Prepare to Vote: Enbridge Line 5 and the Candidates for Michigan Governor


Is Enbridge Line 5 YOUR issue?  Does what candidates say about what its future would be under their administrations help determine your vote in the August primary and November general elections? It mattered to our audience members Em, Steven and Daniel. They asked us to ask the candidates what they plan for the aging oil pipeline under the Straits of Mackinac.
WDET and our partners in the Detroit Journalism Cooperative recently interviewed most of the Republican and Democratic candidates for governor of Michigan and asked them about those issues.
The three Democratic candidates and Republican Jim Hines say they would shut down the pipeline, while Republicans Brian Calley, Patrick Colbeck and Bill Schuette have suggested less drastic measures to guard against spills into the Great Lakes. 
Scroll down for videos and transcripts.

Other WDET Conversations and Reporting about Enbridge Line 5:

New Report Raises Questions About Snyder Administration Relationship with Line 5 Operator
Is Michigan’s Line 5 Deal with Enbridge Enough to Protect the Great Lakes?
Energy Chief Says Enbridge Downplayed Damage to Line 5 Safety Coating

The DJC reporters asked about policies and platforms on the Great Lakes and Line 5. Here’s how the candidates answered:

Republican Candidates

Brian Calley

Brian Calley said a tunnel would be a “logical approach” to keeping the pipeline but minimizing its dangers. “What are the feasible alternatives? You still have to move the fuel. Moving it by truck is worse. There are more risks involved with that as opposed to a pipeline,” he said.

Read Calley’s Full Answer

Patrick Colbeck

Patrick Colbeck said pipelines are the most efficient way to move fluids including oil. “Now having said that, you’ve got to make sure you’re maintaining the pipe. And you’ve got to protect it. And so I appreciate some of the discussions around protecting the pipeline either by burying it or putting a little shroud on the outside of it,” he said.

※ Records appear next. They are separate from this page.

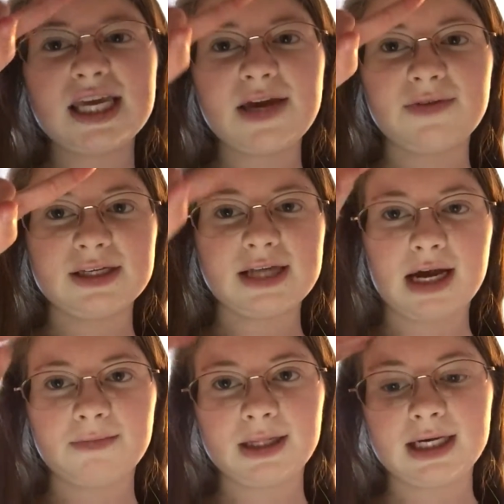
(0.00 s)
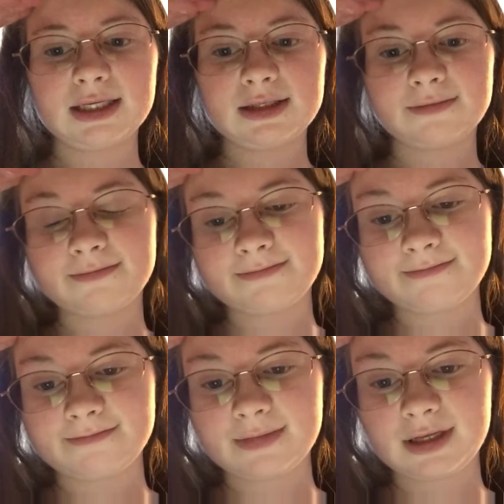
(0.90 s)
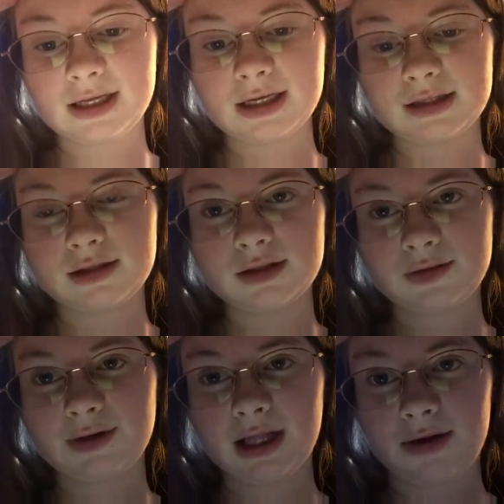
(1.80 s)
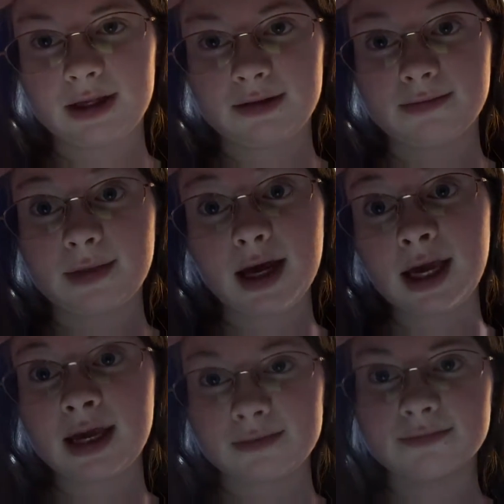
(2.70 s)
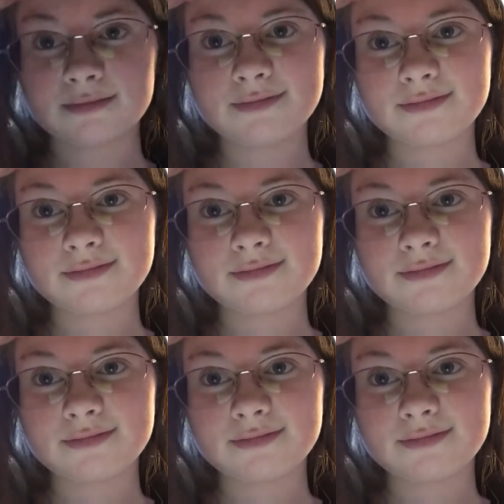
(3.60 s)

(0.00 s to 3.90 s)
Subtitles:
Give it a second, please. It's reloading. Again.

Read Colbeck’s Full Answer

Jim Hines

Jim Hines said he would break party ranks and work to close the pipeline. “I think the first thing we have to decide is, ‘Yes, we’re going to decommission it.’ How are we going to transport oil and so forth? That’s the second question. But the first question is how do we protect the Great Lakes and, in turn, protect the citizens of the state,” he said. 

Read Hines’s Full Answer

Bill Schuette

Bill Schuette declined the Detroit Journalism Cooperative’s request for a video interview, citing scheduling interviews. Click HERE to learn more about him and WDET’s coverage of his campaign. DJC partner Bridge Magazine had THIS REPORT about what Schuette has said and done related to Line 5.

Democratic Candidates

Abdul El-Sayed

Abdul El-Sayed said shutting down Line 5 would be a priority for him as governor. “This is the kind of conversation we can’t keep dilly-dallying about,” he said. “You’ve got these other folks proposing study groups and working groups — no. Shut it down and then let’s figure out what we do on the back end. But right now, we’ve got a ticking time bomb.”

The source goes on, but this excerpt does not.